The answer can depend partly on what's out there in the way of equipment and treatments. It can depend on what time of year it is, or on how old the horse is, or how much the rider knows. It can depend on how much information I get from the person asking the question! When I answer a question, I have to take into account everything I know about the situation, the circumstances, the horse, and the person asking the question. I can usually figure out quite a lot about people and their horses and situations, either from what they say or the way they say it - or from what they DON'T say.

The more specific question, the more SPECIFIC I can be when I answer, and the more useful the answer is likely to be. For example, let's imagine that someone writes to me and says "Dear Jessica, my horse bites, help, what should I do?" I would have to say "IT DEPENDS", and then go on to list various possibilities according to various likely situations. This is why clinics and lessons are so much easier than questions via e-mail - if I can SEE the horse and rider, it's usually very easy to give a good answer! And if the rider is right there, I can ask questions, too, and use the information in the answers to help me make MY answers better and more useful.

Remember our hypothetical biting horse? Before I would suggest any answer to that question, I'd want to know a lot more, like... what the circumstances of the biting were, and what kind of biting was involved. Is the horse biting humans, or other horses, or pesky dogs that get into the pasture, or is it chewing the fence? If the horse isn't actually biting, but chewing, and simply grabs everything in sight - leadropes, chains, jacket sleeves, basket handles, and other horses' tails - then it may simply be a case of a youngster teething. If the horse is an older, trained animal that has suddenly begun twisting its neck around and making horrible faces when the rider mounts, I would suspect pain, and suggest that the rider have the horse's back checked for soreness, and that the saddle (fit or position) might be at fault.

If it turned out that there had been actual contact between the horse's teeth and the human's body, I would want to know what led up to it, and exactly what kind of contact was it? Not all encounters between humans and horse teeth are bites, even if the human experiences a painful pinch. There's a huge difference between an angry horse trying to grab a human's arm with its teeth, and a horse that accidentally nipped someone's finger because that someone offered the horse a cookie or a piece of carrot held with fingers instead of placed on a flat hand. In the first instance, the horse had biting on its mind, and whatever the reason, must be STRONGLY discouraged from trying to bite or even thinking about biting a human, ever again.
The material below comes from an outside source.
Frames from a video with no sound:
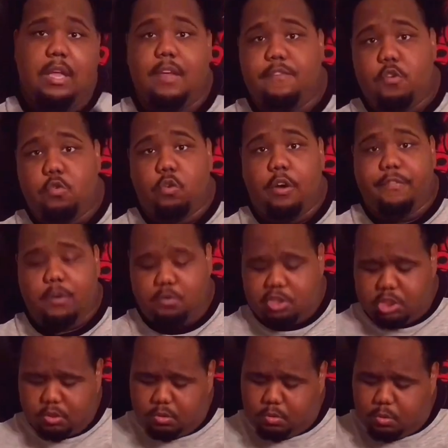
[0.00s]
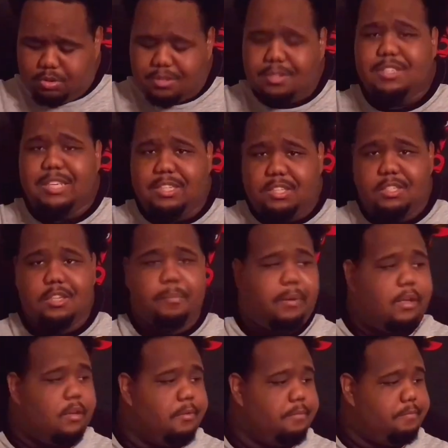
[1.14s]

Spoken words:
if you rough on shoes, get you a pair.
In the second instance, there wasn't a bite. The human's finger got pinched, but what happened wasn't a bite, it was an "eat", with no aggression involved, and no intention to bite, and the human got in the way. This problem wasn't a horse problem at all but a human problem, the "bite" was accidental, the product of human error, and to "solve the problem" all the human will have to do is offer the treat correctly.
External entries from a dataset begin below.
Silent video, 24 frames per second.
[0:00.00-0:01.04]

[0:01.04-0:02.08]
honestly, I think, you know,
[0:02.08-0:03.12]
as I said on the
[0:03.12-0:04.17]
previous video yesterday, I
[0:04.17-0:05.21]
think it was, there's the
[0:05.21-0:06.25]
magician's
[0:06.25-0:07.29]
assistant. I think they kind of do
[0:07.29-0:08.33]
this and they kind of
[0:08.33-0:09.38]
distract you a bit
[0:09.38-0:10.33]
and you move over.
Similarly, "My horse backs up without me asking, what should I do?" might mean that the horse is uncomfortable, or that the horse is afraid - or that the rider, without realizing it, actually IS asking the horse to back up, by putting pressure on the horse with legs and reins. IT DEPENDS.

"My horse reared up, what should I do!" is another general question with an IT DEPENDS answer. What was the situation, what were the circumstances, what was the horse doing? If the horse was under saddle, what was the rider doing? Different horses rear for different reasons. ONE horse can rear on different occasions for different reasons. The same horse, on different days and under different conditions, might, for example, rear out of pain, out of fear, out of a reaction to being overfed and under-exercised, or out of sheer high spirits. I would need to know details before I could offer much help.

So if you ever have a question about a horse problem, Alyssa, don't worry about making it too long or putting in too much information. I won't be bored, I promise. If you make your question as complete and detailed as possible, and give me as much information as you can, I'll be able to give you a much more useful answer.